2. Path Rewrite Mistake
// ❌ Problem code
proxy: {
'/api': {
target: 'https://api.example.com/api', // /api duplicated!
rewrite: (path) => path.replace(/^\/api/, ''),
},
}
// Result: /api/users → https://api.example.com/api/users (wrong)
// ✅ Correct code
proxy: {
'/api': {
target: 'https://api.example.com',
rewrite: (path) => path.replace(/^\/api/, ''),
},
}
// Result: /api/users → https://api.example.com/users (correct)
3. Using Proxy in Production
Requested /api/users after build and got 404.
Lesson: In production, use full URL with environment variables or configure proxy on server.

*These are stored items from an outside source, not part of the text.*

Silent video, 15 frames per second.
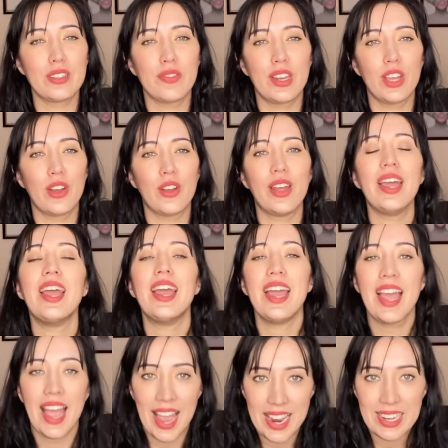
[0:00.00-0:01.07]
video
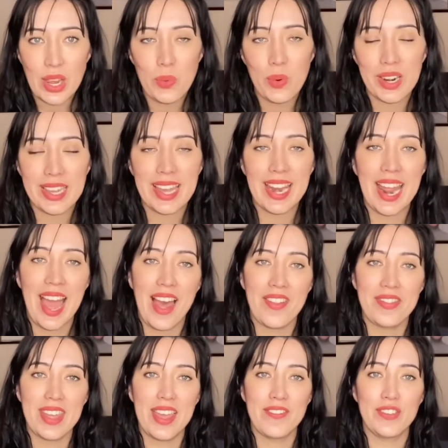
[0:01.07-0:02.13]
and I want to get it out
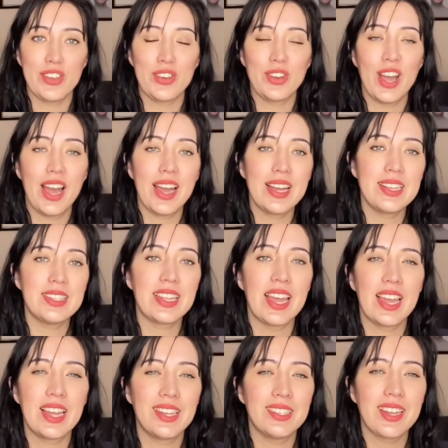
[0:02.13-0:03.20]
there for you guys,
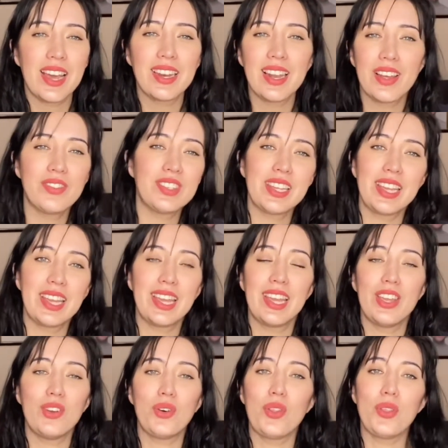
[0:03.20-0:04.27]
and I'd love to hear
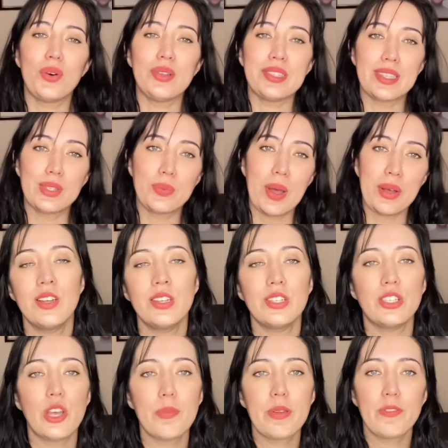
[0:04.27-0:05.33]
your thoughts as well.
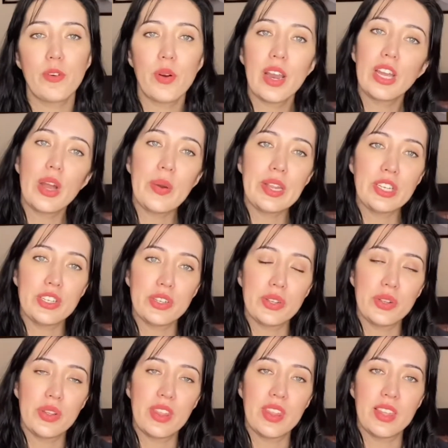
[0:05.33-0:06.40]
So before I go
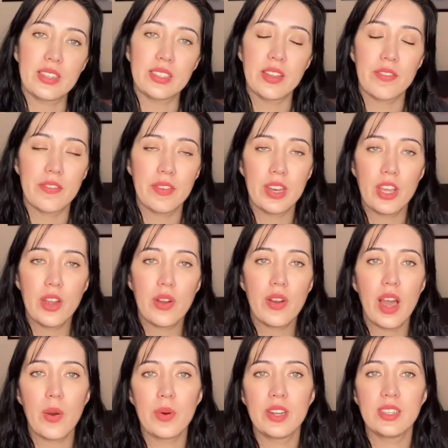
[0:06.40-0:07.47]
into this video, I
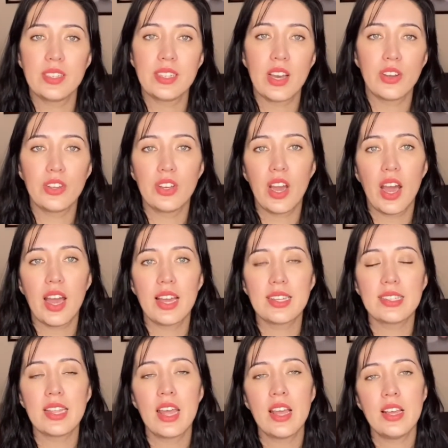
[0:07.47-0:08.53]
wanted to tell you
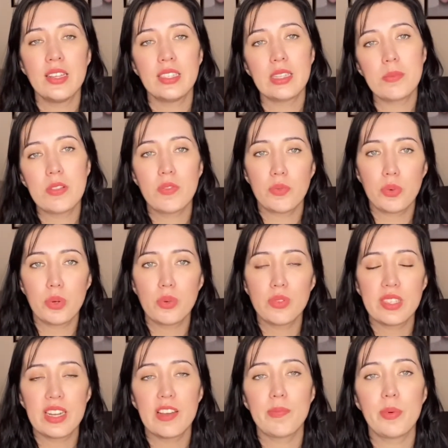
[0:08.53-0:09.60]
guys some of the rules
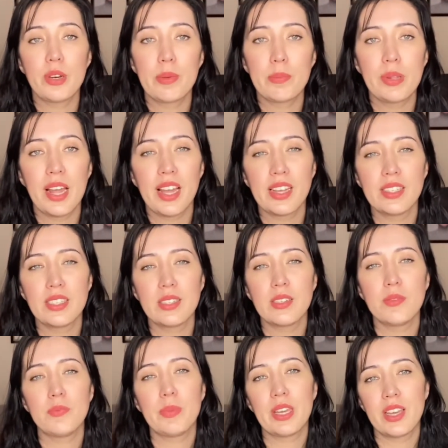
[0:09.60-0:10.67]
that I've put in place
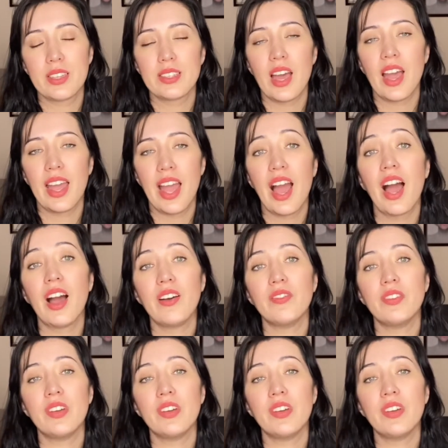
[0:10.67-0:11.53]
because I have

4. HTTPS Certificate Error
Got errors proxying to API with self-signed certificate.
// ✅ Solution
proxy: {
'/api': {
target: 'https://self-signed.example.com',
changeOrigin: true,
secure: false, // Allow self-signed certificates
},
}
Note: Use secure: true in production.
Debugging Tips
1. Check Proxy Logs
export default defineConfig({
server: {
proxy: {
'/api': {
target: 'https://api.example.com',
changeOrigin: true,
configure: (proxy, options) => {
proxy.on('error', (err, req, res) => {
console.log('proxy error', err);
});
proxy.on('proxyReq', (proxyReq, req, res) => {
console.log('Sending Request:', req.method, req.url);
});
proxy.on('proxyRes', (proxyRes, req, res) => {
console.log('Received Response:', proxyRes.statusCode, req.url);
});
},
},
},
},
});
2. Check Network Tab
In browser DevTools → Network tab:
- Verify request URL is
/api/users - Check if response headers have CORS-related headers
3. Test Proxy with curl
# Direct request without proxy
curl https://api.example.com/users
# Request through proxy
curl http://localhost:3000/api/users
One-Line Summary
CORS errors can be bypassed with proxy configuration in development, but production requires adding CORS headers on server or using server-side proxy.